Saved data entries:

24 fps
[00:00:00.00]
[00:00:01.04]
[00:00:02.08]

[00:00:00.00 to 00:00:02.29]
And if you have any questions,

Exercise instructions » Would you copy exactly the lines from the one that contains "[00:00:00.00]" through the final line of the records above, including both?

Response to this exercise »
[00:00:00.00]
[00:00:01.04]
[00:00:02.08]

[00:00:00.00 to 00:00:02.29]
And if you have any questions,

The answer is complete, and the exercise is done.